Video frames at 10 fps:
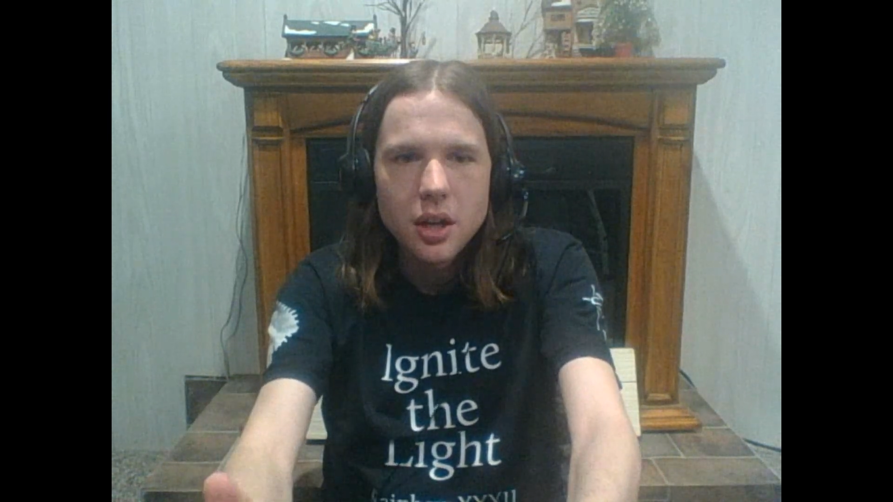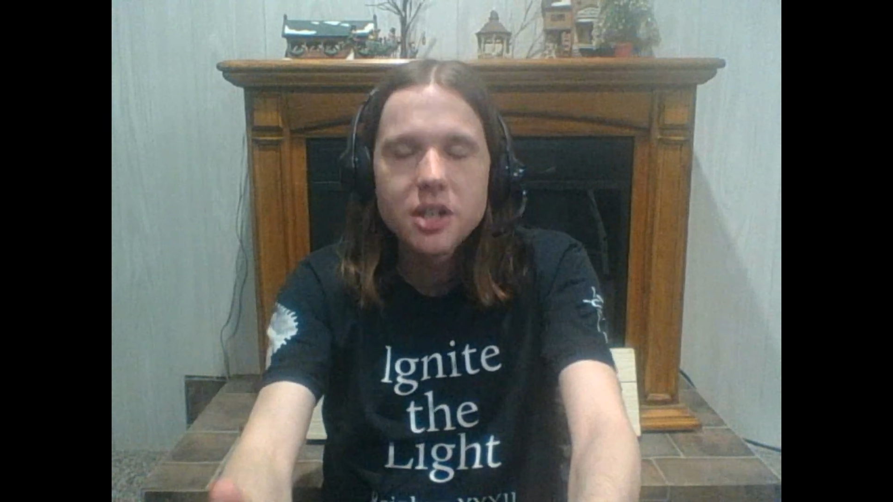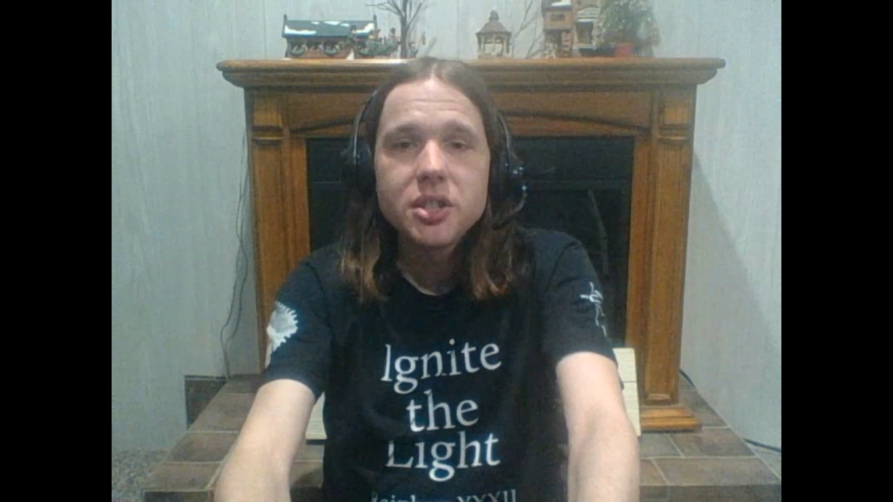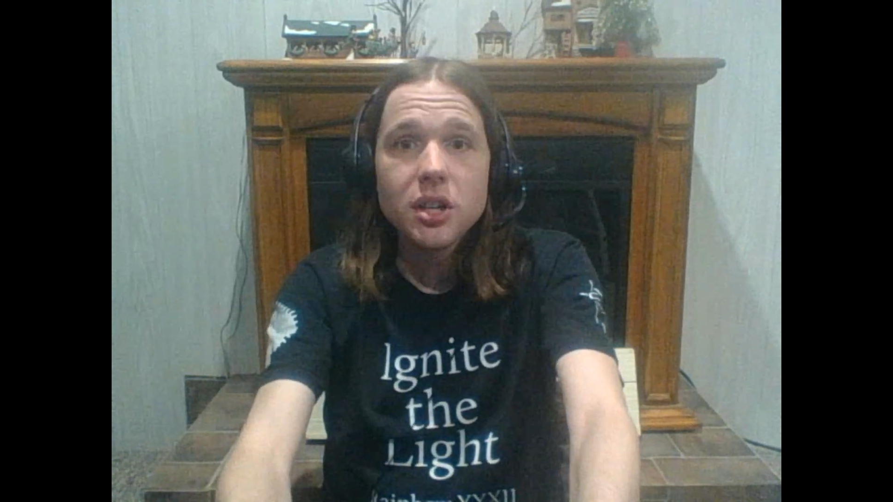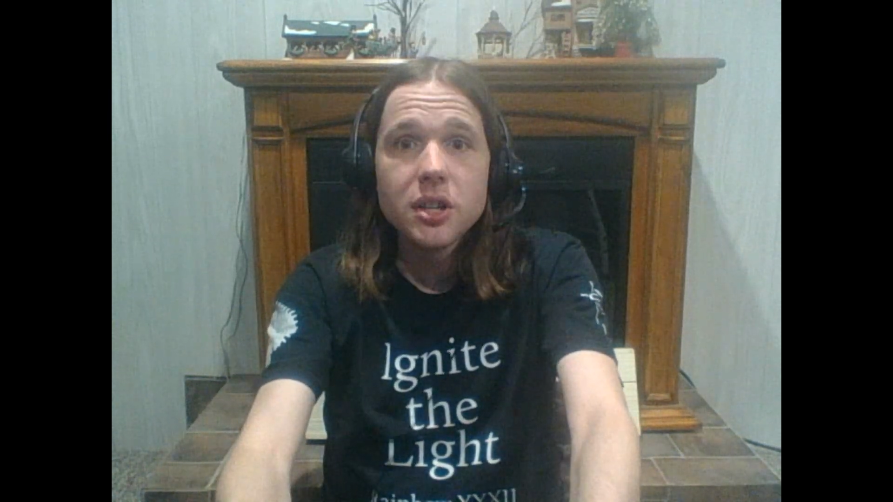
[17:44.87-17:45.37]

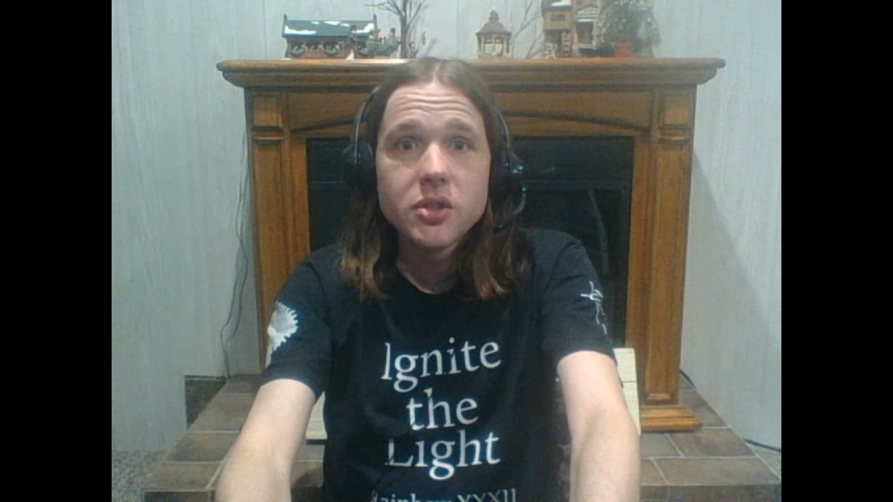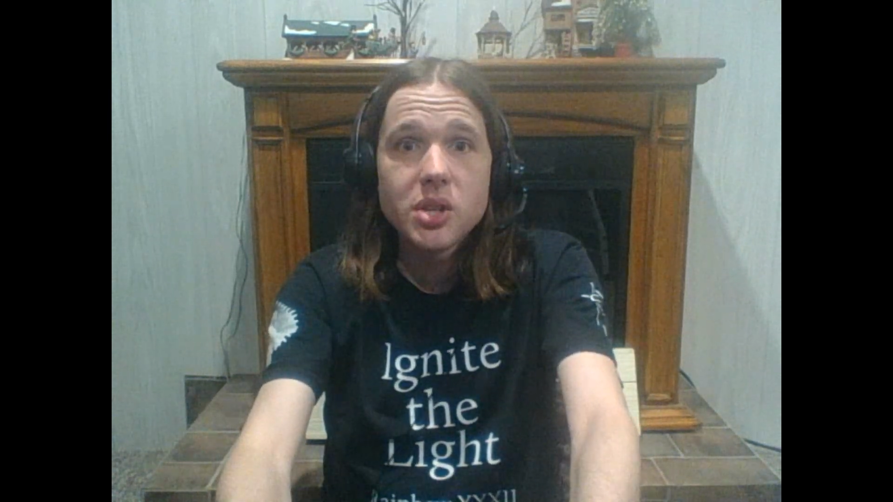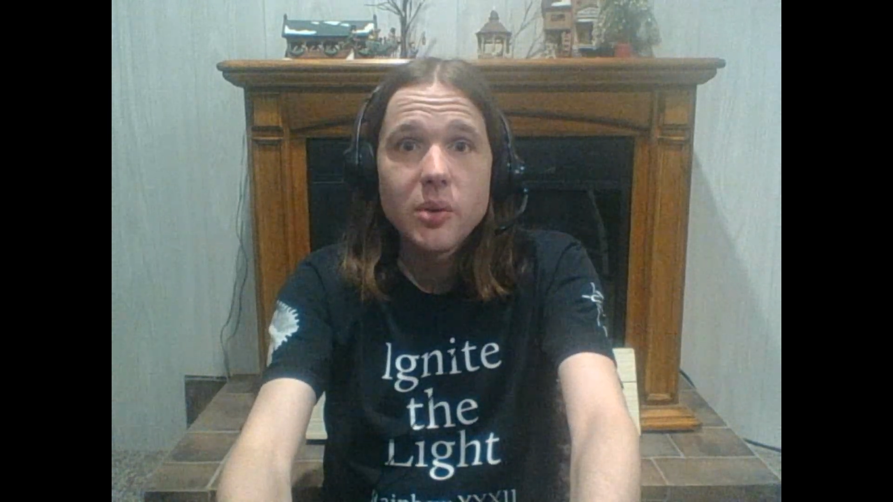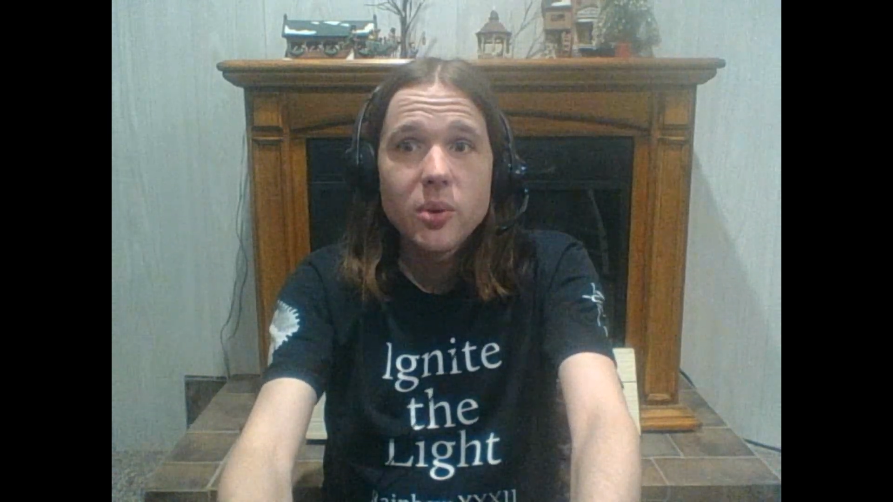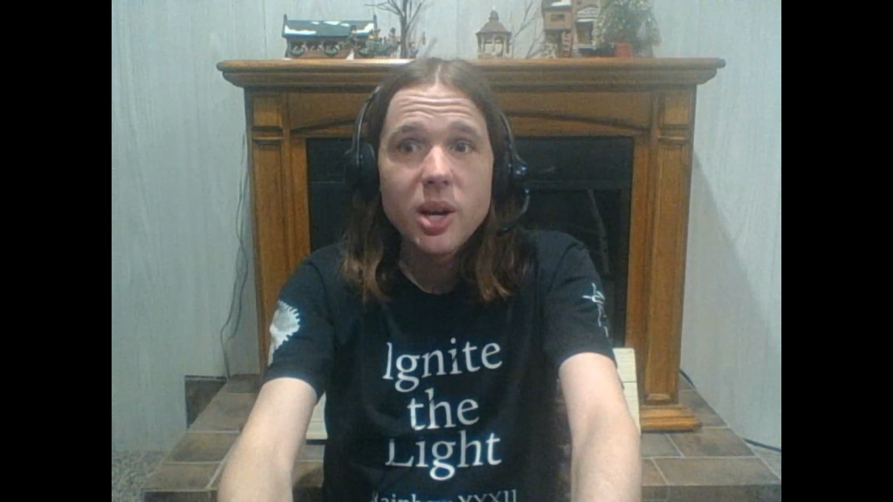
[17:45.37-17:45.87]
adults
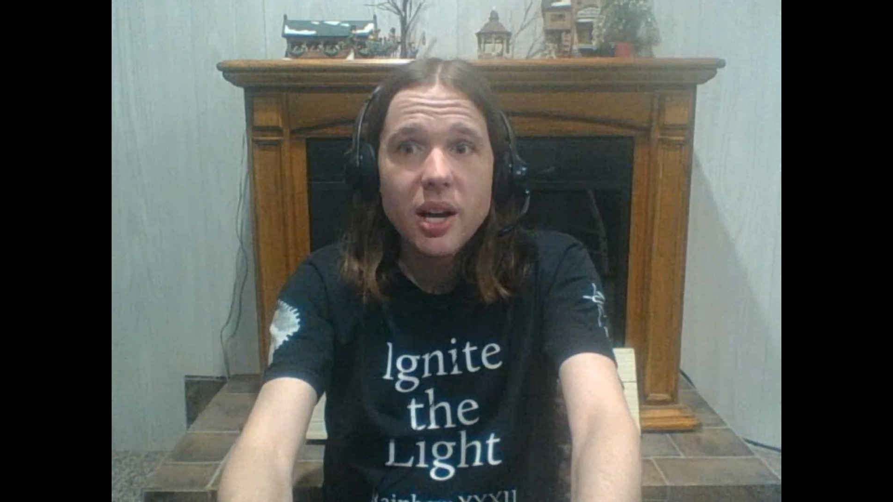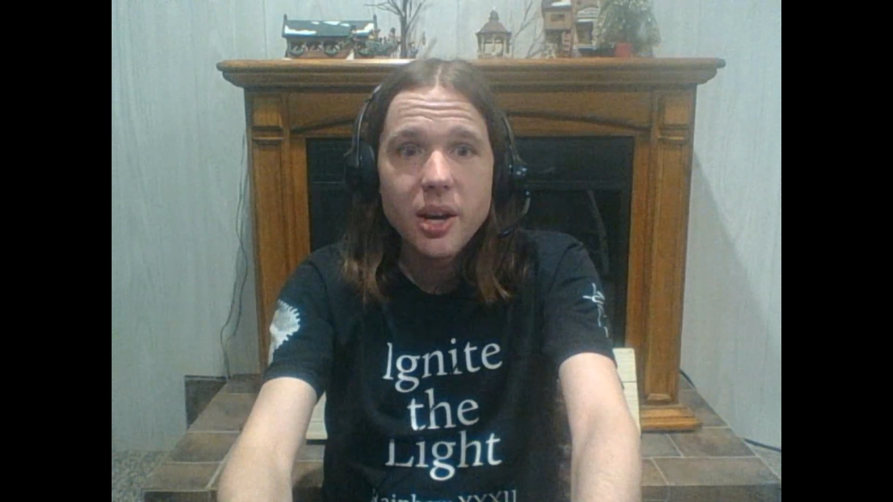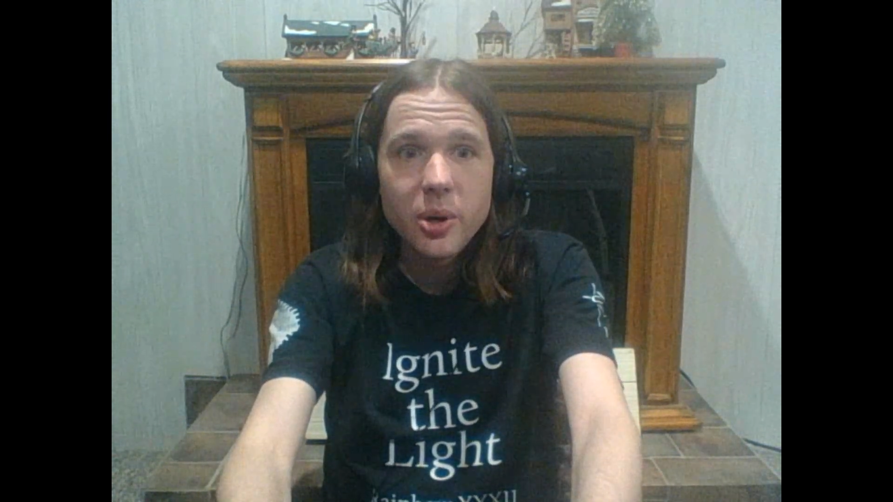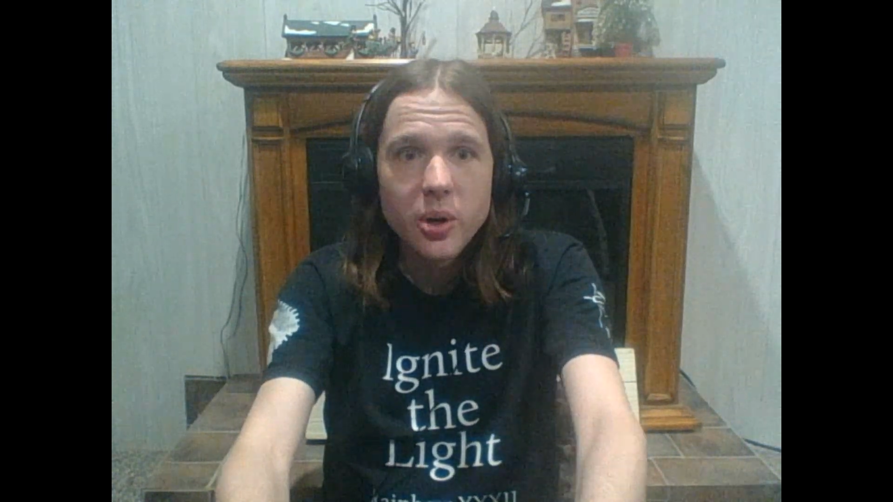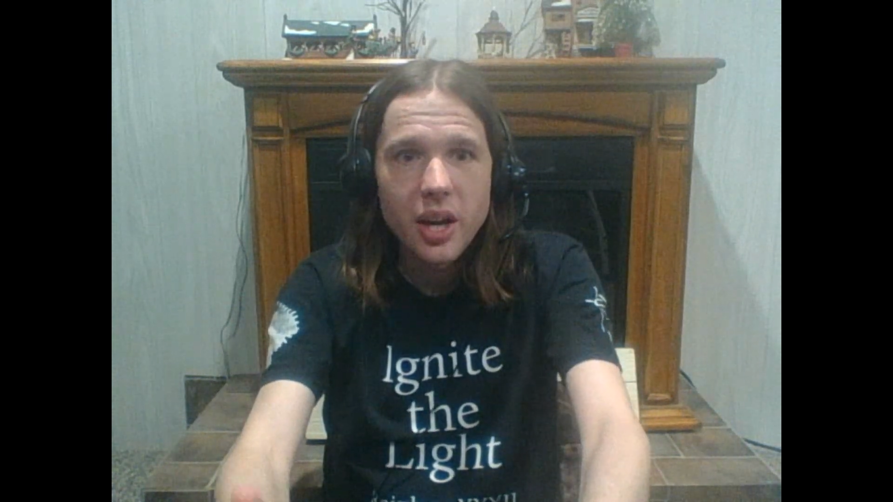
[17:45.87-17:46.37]
that were on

┄┄┄┄┄┄┄┄┄┄

Task statement
The records above are to be quoted exactly, with all pictures left out.

Solution below
Video frames at 10 fps:
[17:44.87-17:45.37]

[17:45.37-17:45.87]
adults
[17:45.87-17:46.37]
that were on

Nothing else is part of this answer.